- _AVAILABLE DATA_
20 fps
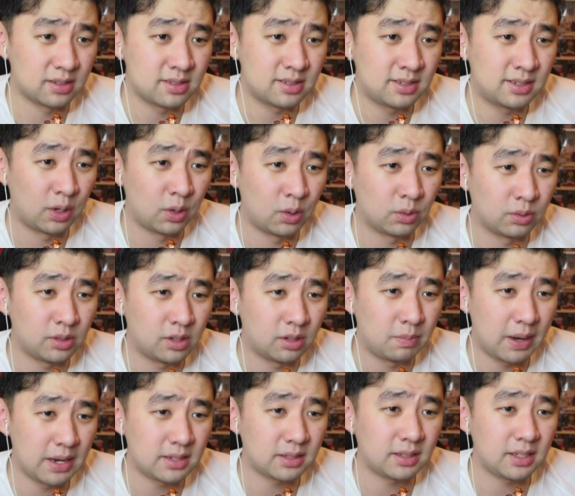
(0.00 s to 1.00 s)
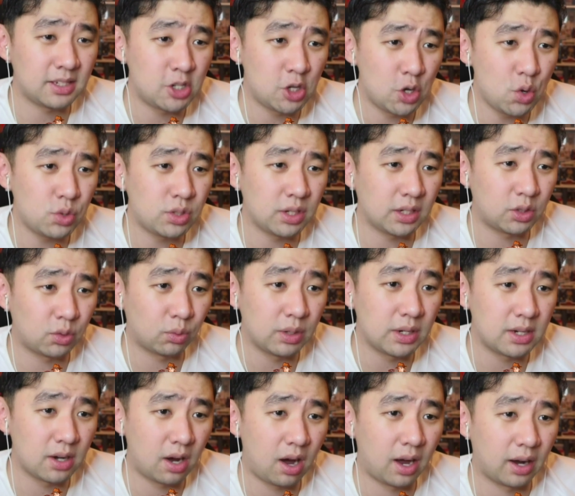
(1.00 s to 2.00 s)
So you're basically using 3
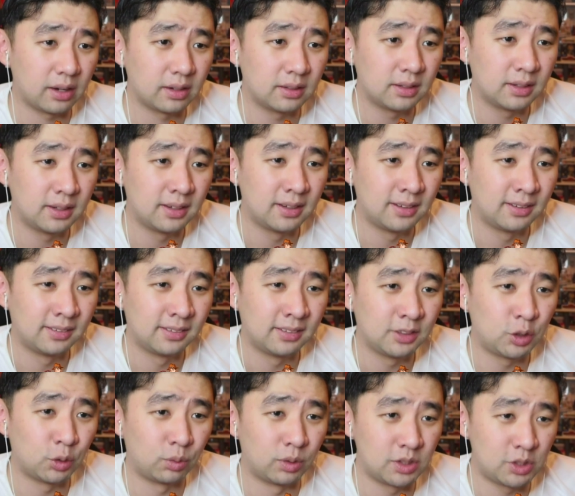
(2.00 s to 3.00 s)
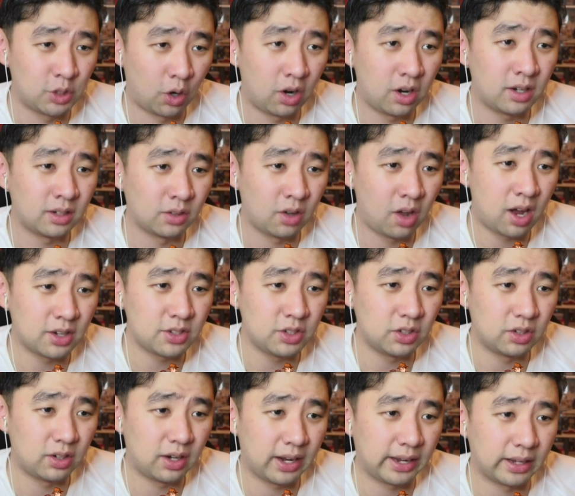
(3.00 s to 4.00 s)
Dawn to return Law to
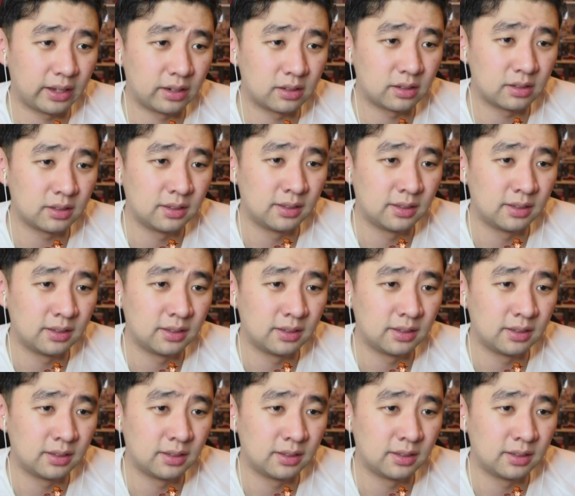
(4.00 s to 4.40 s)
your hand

- _ASSIGNED TASK_
Pictures are not part of the copy. Extract exactly the lines from the line containing "(1.00 s to 2.00 s)" through the final line of the entries above, both included.

- _SOLUTION FOR THIS EXERCISE_
(1.00 s to 2.00 s)
So you're basically using 3
(2.00 s to 3.00 s)
(3.00 s to 4.00 s)
Dawn to return Law to
(4.00 s to 4.40 s)
your hand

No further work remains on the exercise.